----- Records for this task

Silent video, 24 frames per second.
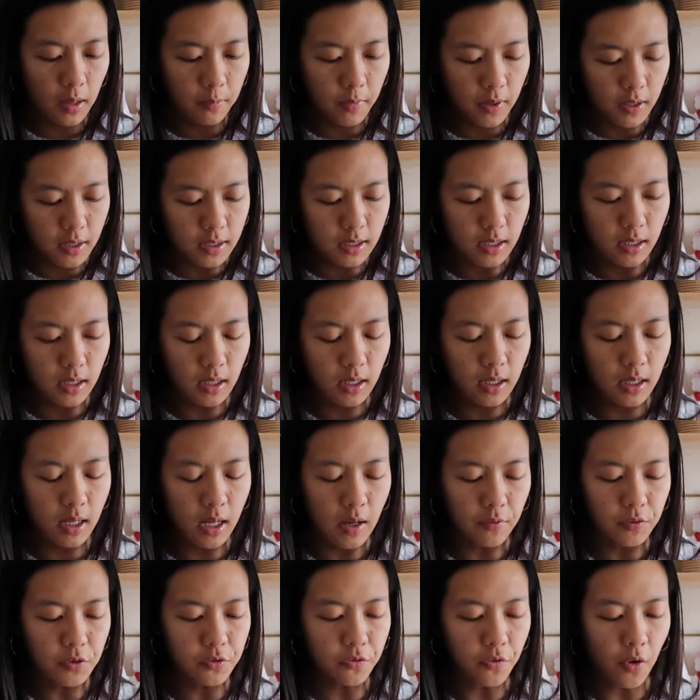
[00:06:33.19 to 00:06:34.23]
because I think I
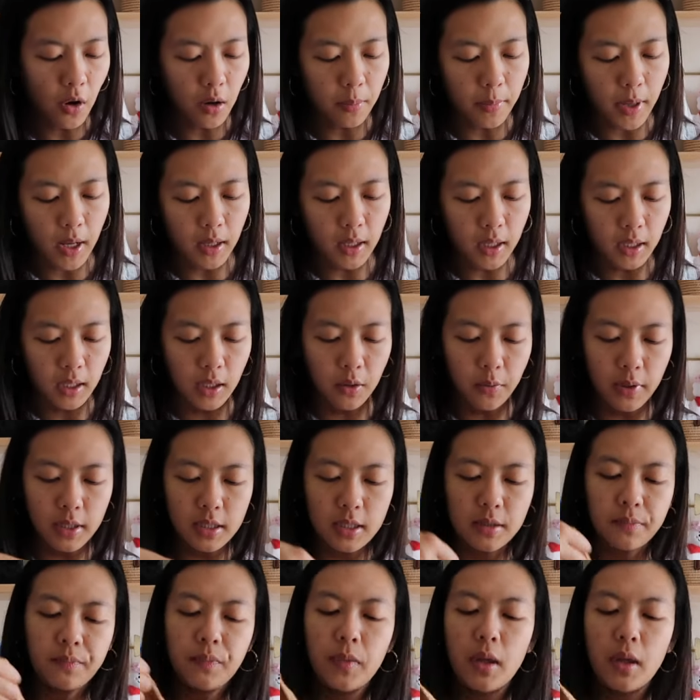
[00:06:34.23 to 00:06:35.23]
have to frog back anyways.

----------

◆ **Task item**
What this calls for is a word-for-word copy of the listing above, pictures excluded.

◆ **Task output**
Silent video, 24 frames per second.
[00:06:33.19 to 00:06:34.23]
because I think I
[00:06:34.23 to 00:06:35.23]
have to frog back anyways.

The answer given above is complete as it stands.